**What is being asked**
As soon as the line containing "[3:58.30-3:58.60]" appears, start repeating lines exactly and continue to the end of the entries; please skip pictures.

(Source records)

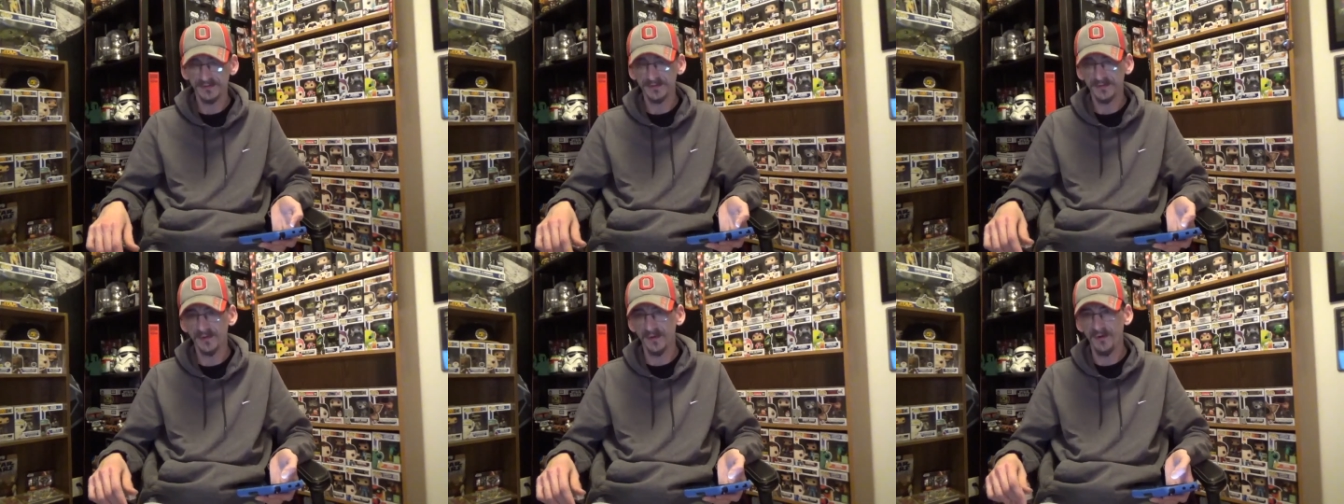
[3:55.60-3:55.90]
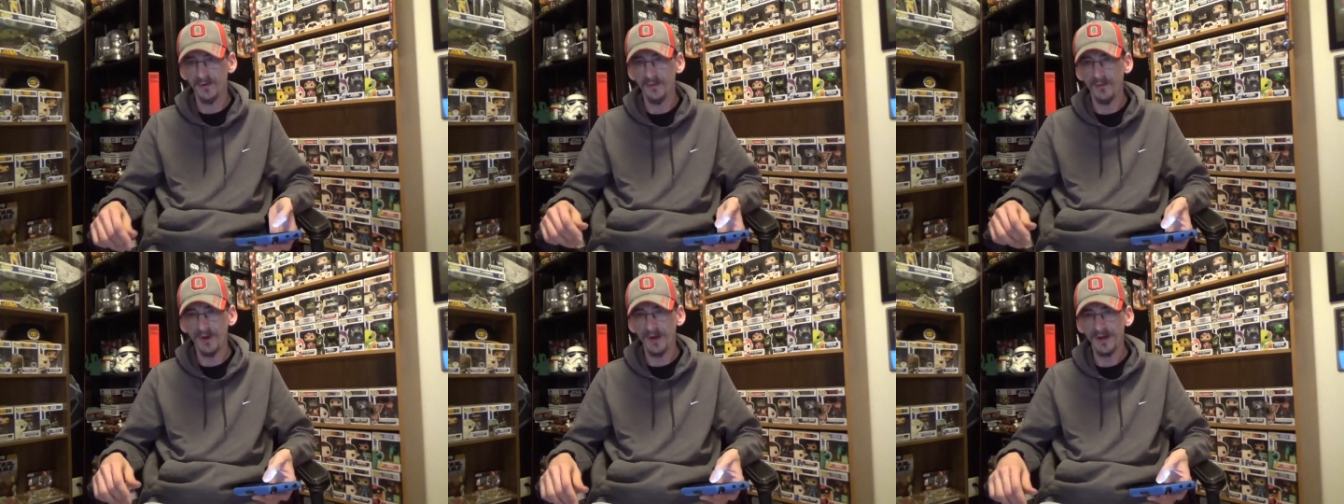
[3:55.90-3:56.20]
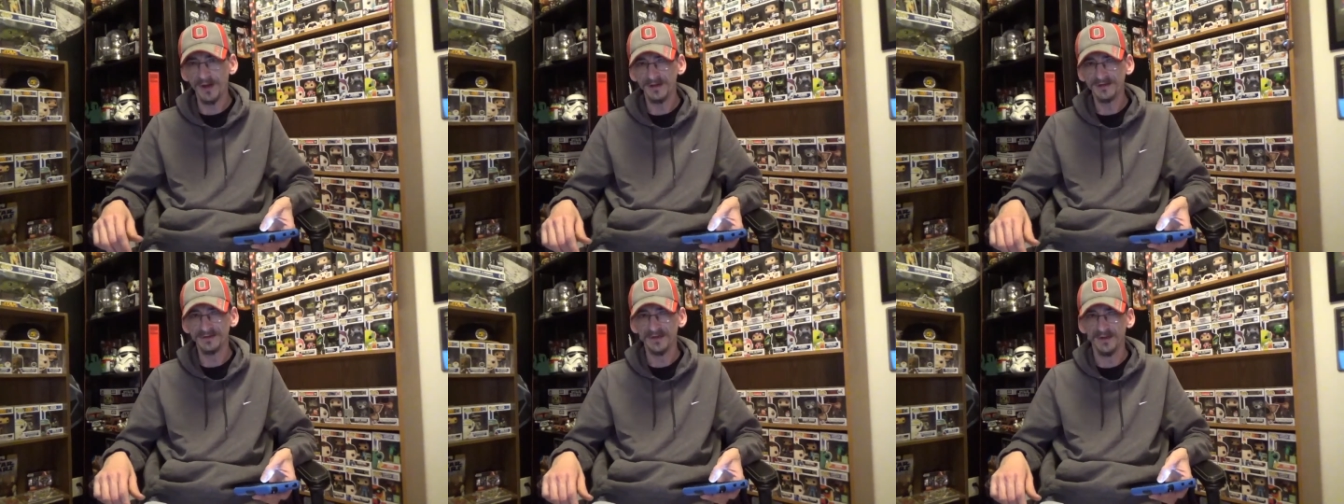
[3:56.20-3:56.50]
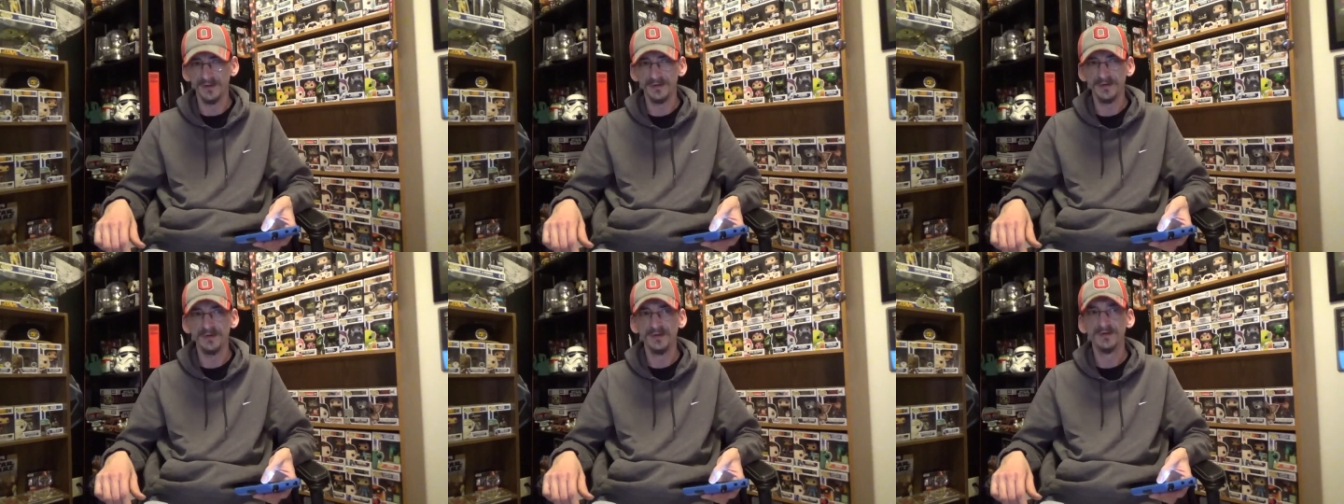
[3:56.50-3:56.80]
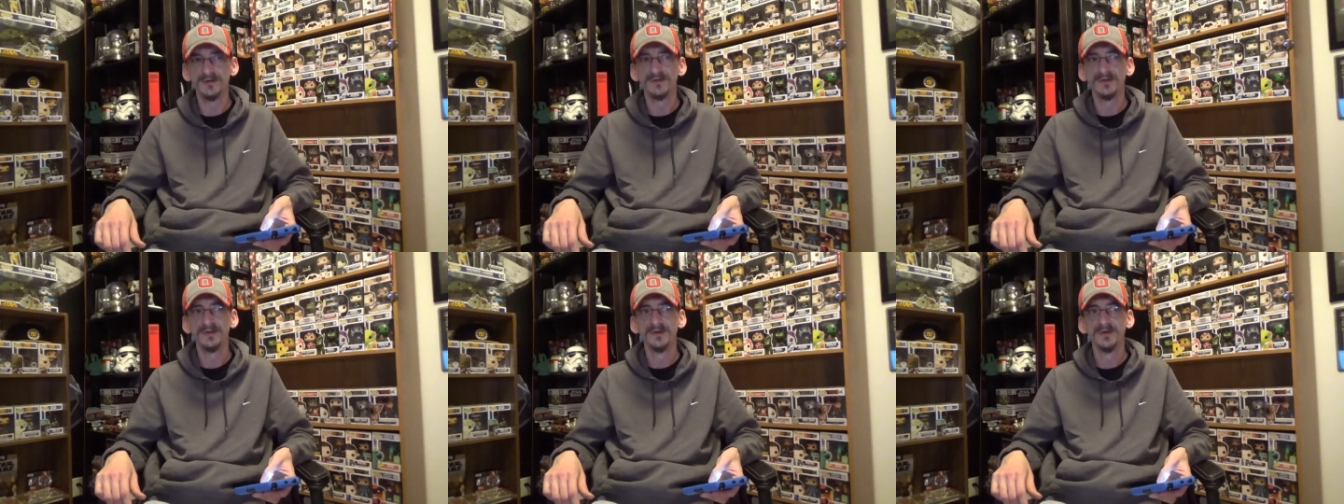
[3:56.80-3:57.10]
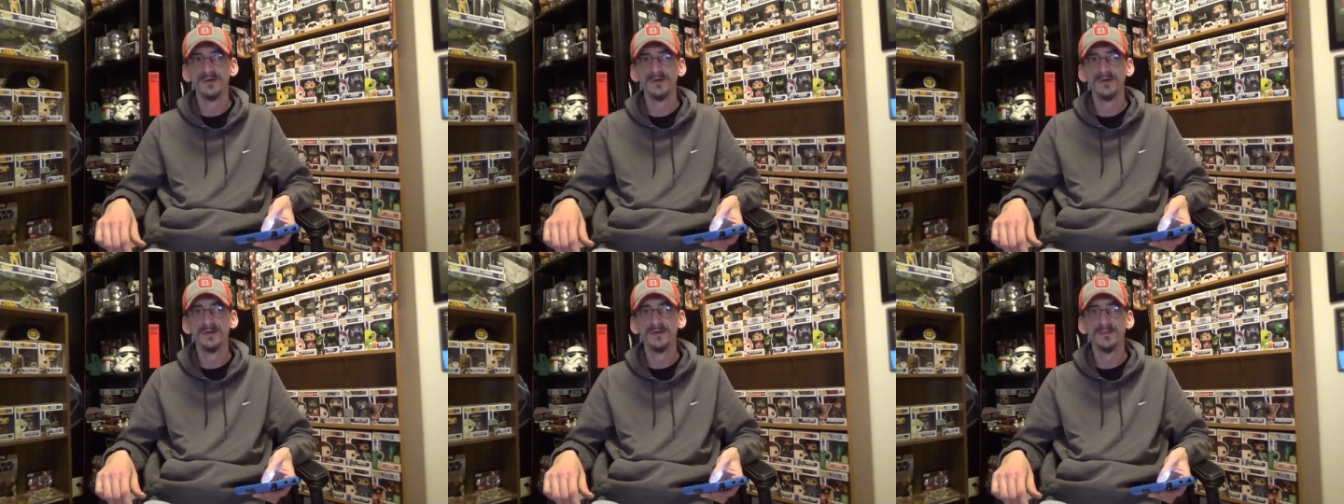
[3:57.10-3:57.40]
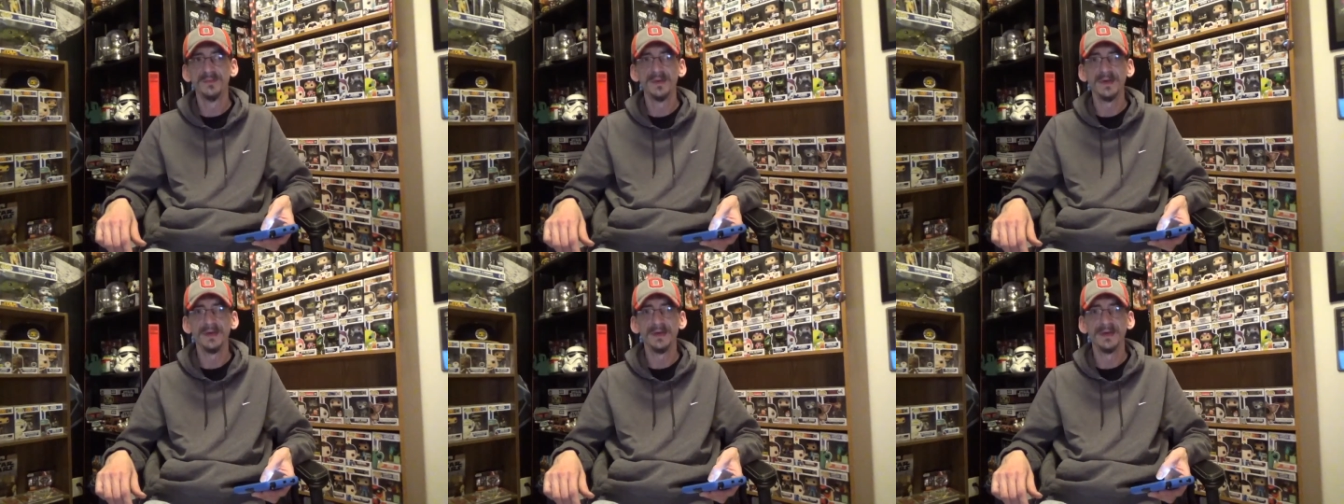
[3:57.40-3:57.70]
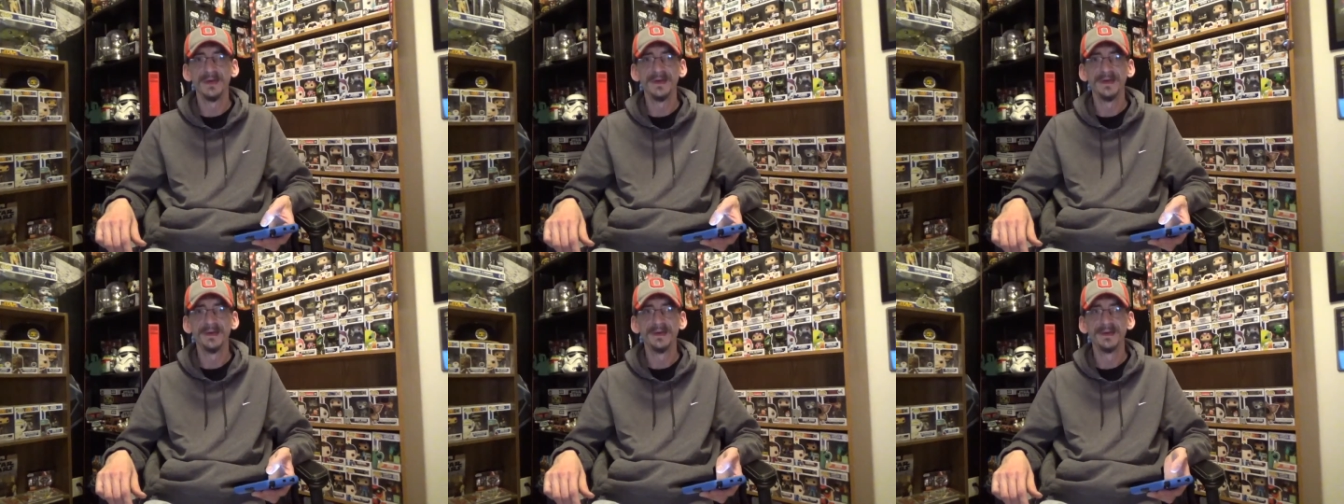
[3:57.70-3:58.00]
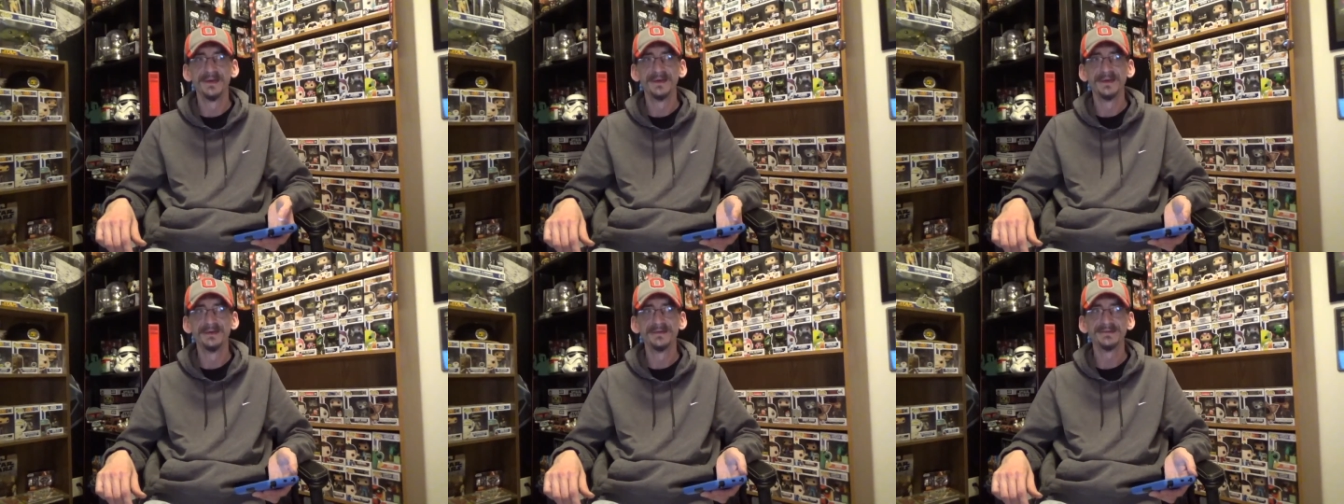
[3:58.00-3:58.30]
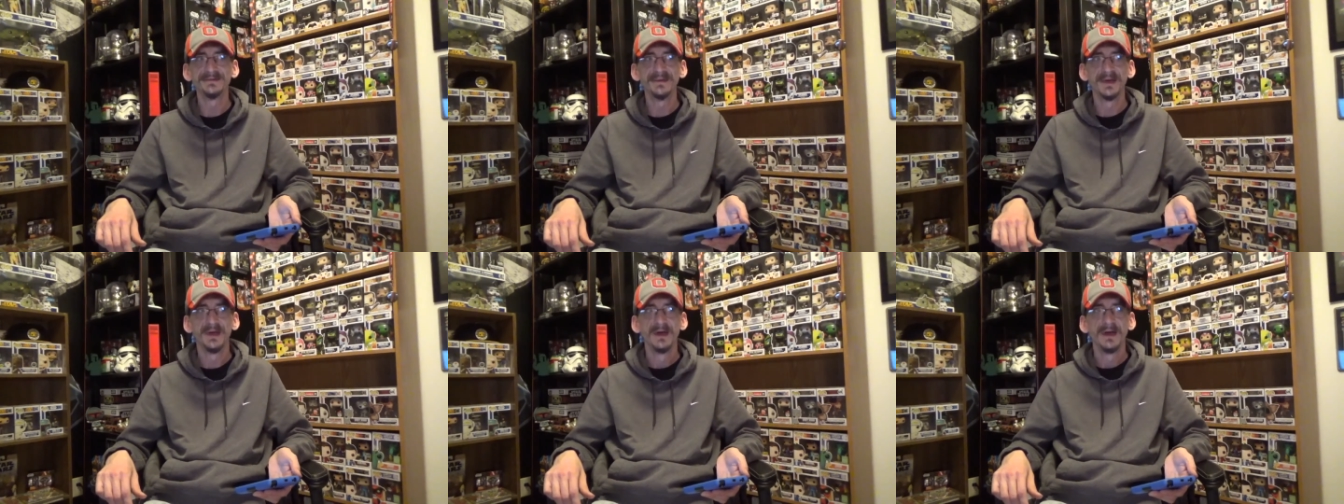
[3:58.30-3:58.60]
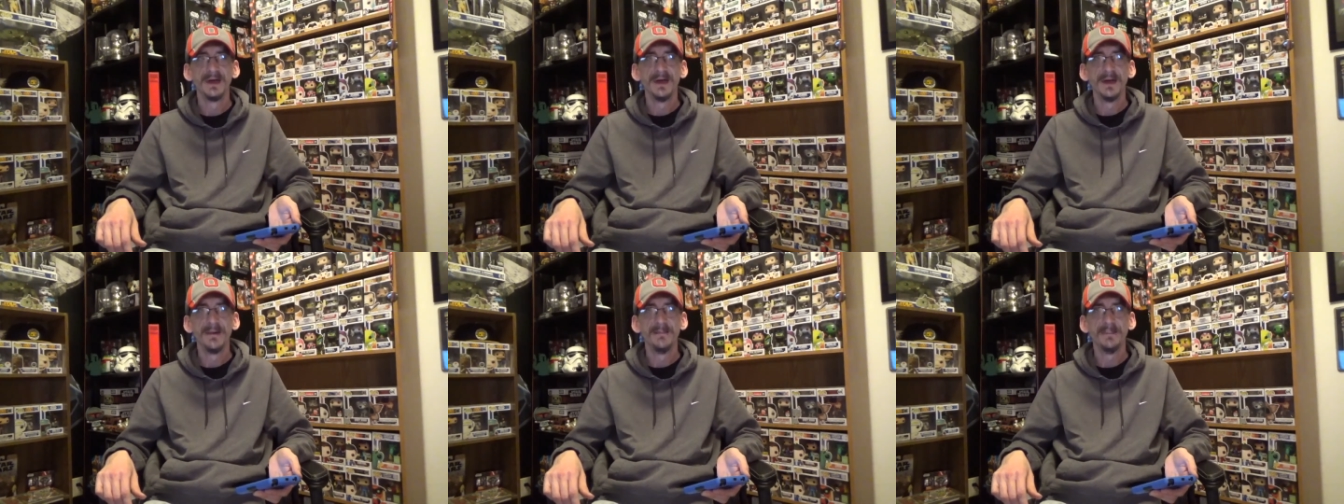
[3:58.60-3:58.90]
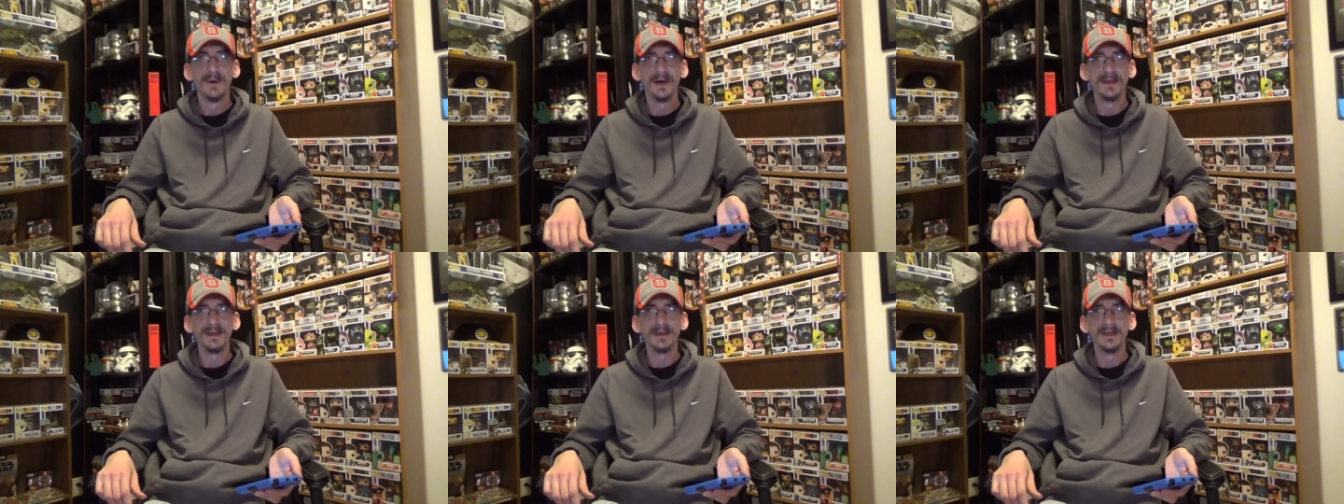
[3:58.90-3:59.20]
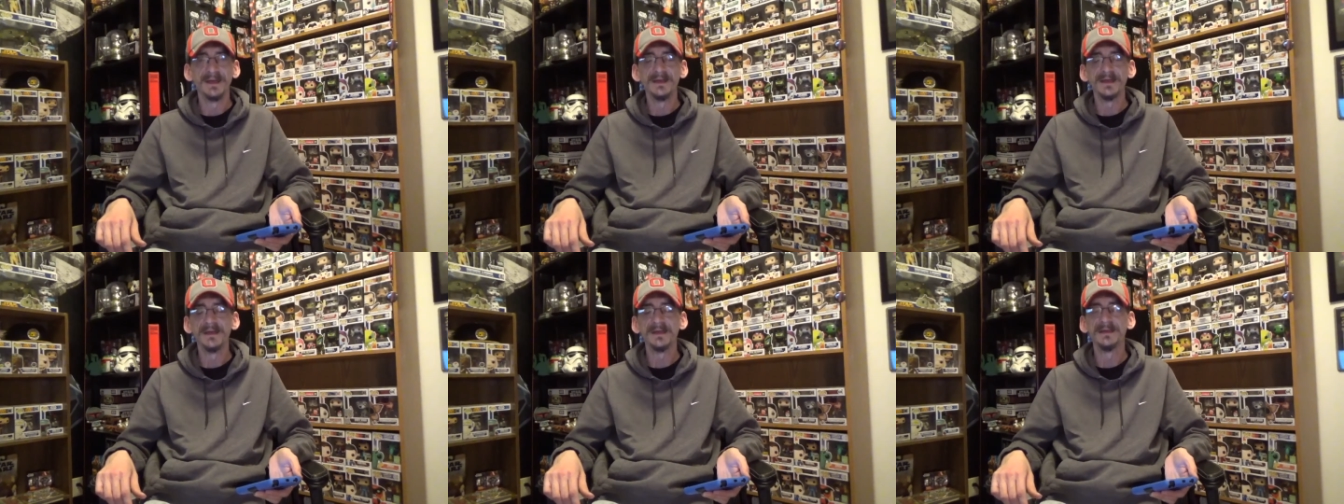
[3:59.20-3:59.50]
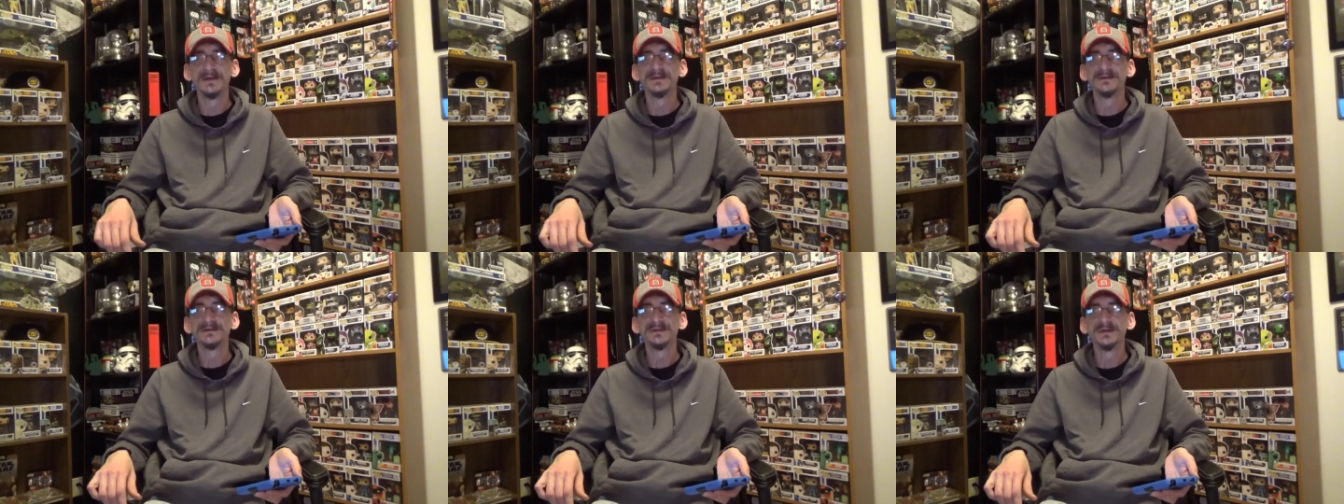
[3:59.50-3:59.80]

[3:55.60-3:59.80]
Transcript: goal-wise on YouTube is by the end of this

(End Source records)

**Written reply**
[3:58.30-3:58.60]
[3:58.60-3:58.90]
[3:58.90-3:59.20]
[3:59.20-3:59.50]
[3:59.50-3:59.80]

[3:55.60-3:59.80]
Transcript: goal-wise on YouTube is by the end of this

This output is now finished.